Well, 100th person that has asked me in the past 2 months, no I am not Middle Eastern, I am not Asian. I am an American. Yes my skin is not white my eyes are not blue my hair is not blonde. But to be honest I only know about 30 people personally that can fit into that category of an American.
The first time I was asked why I was not white I found it funny. I just smiled and said, “yes I’m an American.” Then the response was,
“oh so your parents are not American!” “Yes my parents are Americans.” They were not convinced with my answer. I could tell I was going to have to explain for the first time why my skin was the color that it was, and what my heritage was. “I am American and my parents are American, but my parents were born in Mexico. I am a Mexican-American.” Wait hold up, what the hell did I just do. Now I was being introduced to people in the village as being from Mexico. No I am not from Mexico, I am from America, I was born in America but I am also Mexican because of my heritage. I could understand their confusion at first, but eventually it became frustrating trying to explain that not all Americans are white.
When someone would ask if one of the volunteers was from China and if another was from Africa, here came the next explanation that I will have to have ready to go for the next two years about how America is a diverse country with people with heritages from all over the world, and there is not one physical feature that defines an American.
I can now tell that not having white skin is going to be a struggle and a blessing.
A struggle because I will have to find patience within myself to explain, and a blessing for the same reason. I get to tell my story, I get to explain that I am an American. That my family is American.
Why am I an American if my skin is not white?
I am an American, and not only because I was born in America.
I am the embodiment of the American dream my grandparents first sought out for over 40 years ago. I am the face of the sacrifices, struggles, and stereotypes that my parents had to overcome to be considered Americans.
Now look deeper.
Look deep into my eyes, past the dreams and thoughts, go straight to my memories.

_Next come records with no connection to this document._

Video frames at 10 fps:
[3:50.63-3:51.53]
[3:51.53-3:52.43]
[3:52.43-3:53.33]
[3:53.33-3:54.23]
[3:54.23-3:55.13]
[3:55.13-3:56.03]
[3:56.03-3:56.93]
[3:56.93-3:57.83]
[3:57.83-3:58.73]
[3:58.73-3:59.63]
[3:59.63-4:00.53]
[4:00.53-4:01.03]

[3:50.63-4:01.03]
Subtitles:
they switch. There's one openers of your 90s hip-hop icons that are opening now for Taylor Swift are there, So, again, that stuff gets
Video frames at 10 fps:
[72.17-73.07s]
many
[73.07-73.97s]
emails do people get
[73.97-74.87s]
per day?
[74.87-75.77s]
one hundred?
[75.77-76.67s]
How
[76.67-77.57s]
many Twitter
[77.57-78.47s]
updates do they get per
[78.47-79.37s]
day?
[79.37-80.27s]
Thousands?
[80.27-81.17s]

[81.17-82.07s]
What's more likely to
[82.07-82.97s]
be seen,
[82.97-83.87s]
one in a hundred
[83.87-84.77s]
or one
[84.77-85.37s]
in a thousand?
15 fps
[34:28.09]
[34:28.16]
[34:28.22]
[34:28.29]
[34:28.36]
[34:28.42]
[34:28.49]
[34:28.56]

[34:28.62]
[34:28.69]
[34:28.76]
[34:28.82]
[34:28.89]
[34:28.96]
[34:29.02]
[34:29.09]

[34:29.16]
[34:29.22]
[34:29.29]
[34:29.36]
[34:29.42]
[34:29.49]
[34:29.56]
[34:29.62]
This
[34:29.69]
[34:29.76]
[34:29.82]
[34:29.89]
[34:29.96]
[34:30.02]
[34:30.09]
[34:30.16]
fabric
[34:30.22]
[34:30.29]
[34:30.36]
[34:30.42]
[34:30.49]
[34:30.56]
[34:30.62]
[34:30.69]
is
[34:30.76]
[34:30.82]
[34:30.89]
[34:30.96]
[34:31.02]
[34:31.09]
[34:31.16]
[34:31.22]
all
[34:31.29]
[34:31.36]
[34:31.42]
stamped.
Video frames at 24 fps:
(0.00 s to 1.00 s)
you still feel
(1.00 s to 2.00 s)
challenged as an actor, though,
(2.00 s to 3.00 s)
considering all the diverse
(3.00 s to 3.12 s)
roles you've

There you will see the sweat dripping down the forehead of a Latino farm worker in America as he finishes a 15-hour shift, but hold that stare for a second longer and you will see the satisfaction and contentment as he knows he will have a check at the end of the week to send his family back home, even if it means he must share a one-bedroom apartment with 8-10 other men to keep as little as possible for himself. You will see the dismay in a little girl’s eyes as she rides around a white pick-up truck with her father and sees these farm workers in 100-degree weather filling sacks with potatoes, onions, or more. You will see the anger in this girl’s stare as she does not understand why her father does not let her work in the fields with her people. If they are struggling, why can’t she help them? But now look closer…look past this naive girl and into her father’s eyes. He is sad that she does not understand, maybe even angry, but he smiles at her and lets out a laugh as he tells her, “You wouldn’t last one day in the fields mija.” But that’s not really what he wanted to say. He knows his daughter well enough to accept that she could do it, but that would crush his American dream.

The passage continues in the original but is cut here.